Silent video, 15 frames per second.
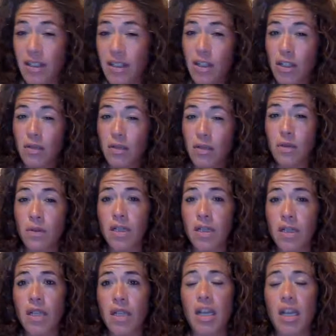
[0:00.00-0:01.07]
to do
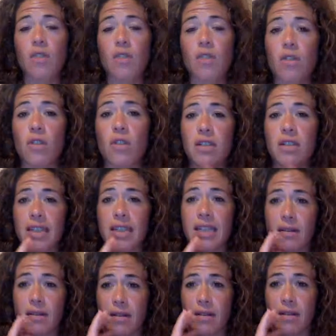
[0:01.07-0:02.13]
in order to
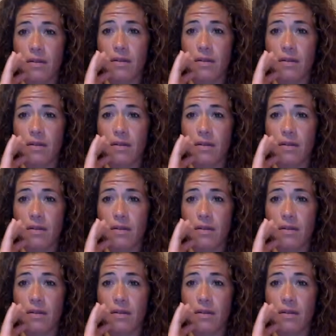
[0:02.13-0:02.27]
get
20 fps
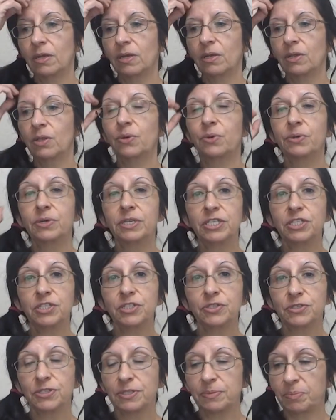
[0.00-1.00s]
Learning
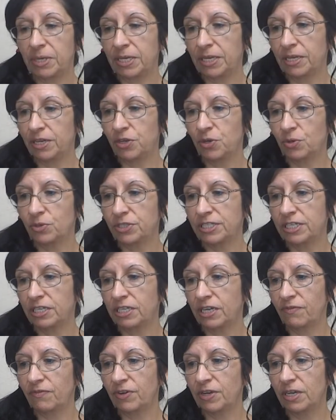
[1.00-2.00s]
to speak your
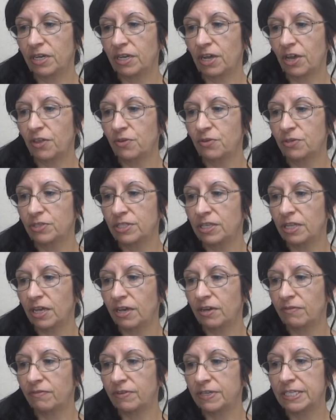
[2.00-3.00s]
significant other's
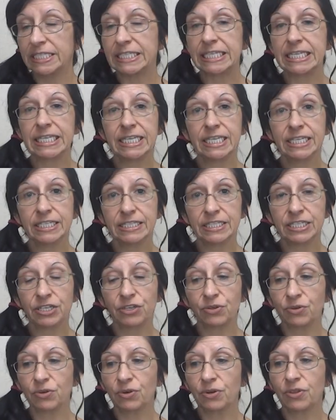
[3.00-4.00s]
love is
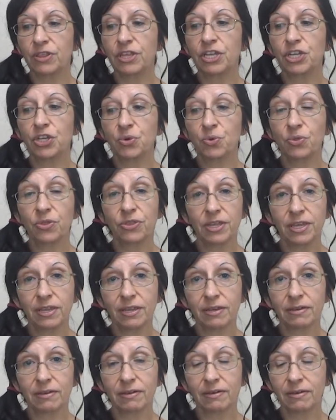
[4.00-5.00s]
easier than you
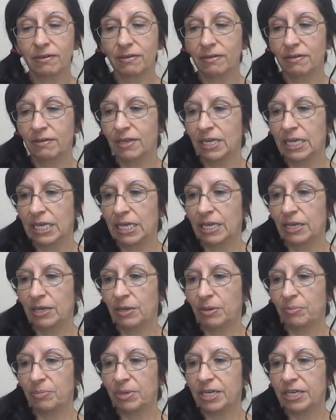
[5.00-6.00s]
think,
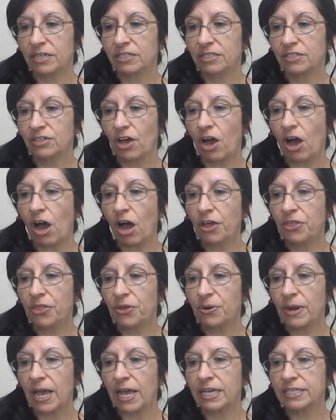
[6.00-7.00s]
because the
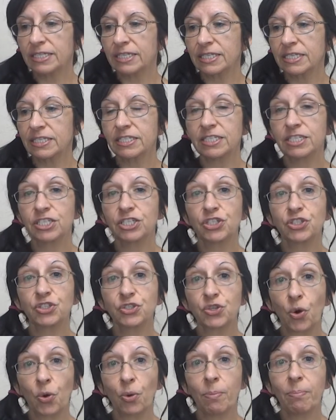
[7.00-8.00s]
author has listed
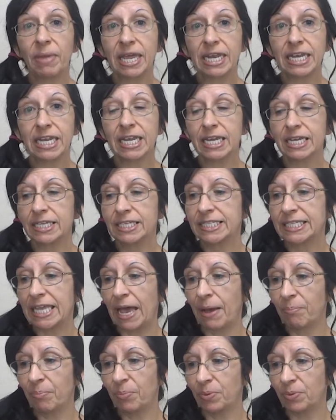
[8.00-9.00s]
so many
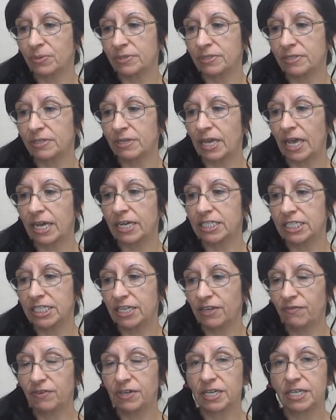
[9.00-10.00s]
examples,
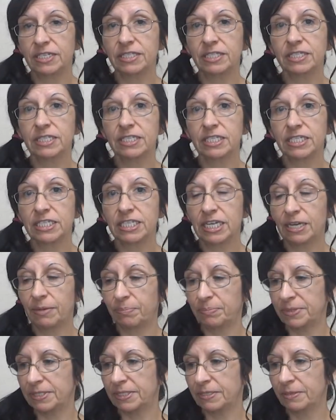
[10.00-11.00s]
activities,
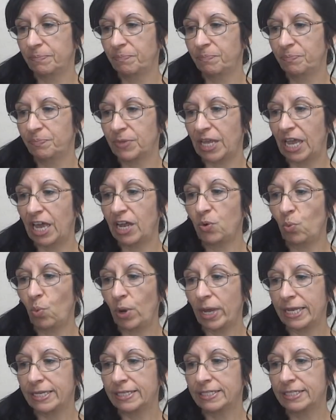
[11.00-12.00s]
tips, and
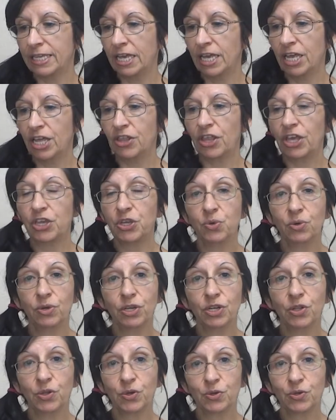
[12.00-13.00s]
ways that you
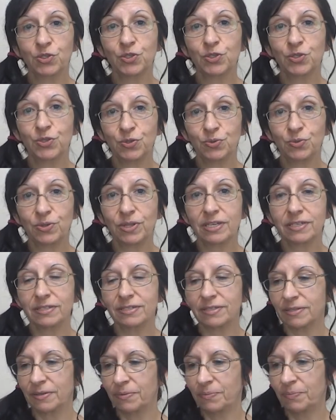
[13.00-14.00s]
can learn to do
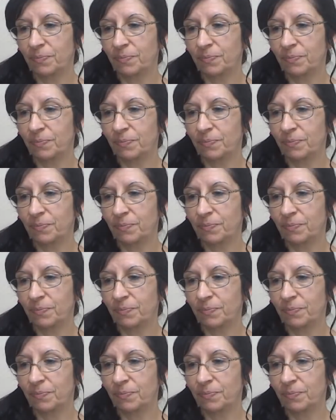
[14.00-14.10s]
this.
**********
#### [What is required]
Retype all entries above verbatim; no pictures belong in the copy.

#### [Written response]
Silent video, 15 frames per second.
[0:00.00-0:01.07]
to do
[0:01.07-0:02.13]
in order to
[0:02.13-0:02.27]
get
20 fps
[0.00-1.00s]
Learning
[1.00-2.00s]
to speak your
[2.00-3.00s]
significant other's
[3.00-4.00s]
love is
[4.00-5.00s]
easier than you
[5.00-6.00s]
think,
[6.00-7.00s]
because the
[7.00-8.00s]
author has listed
[8.00-9.00s]
so many
[9.00-10.00s]
examples,
[10.00-11.00s]
activities,
[11.00-12.00s]
tips, and
[12.00-13.00s]
ways that you
[13.00-14.00s]
can learn to do
[14.00-14.10s]
this.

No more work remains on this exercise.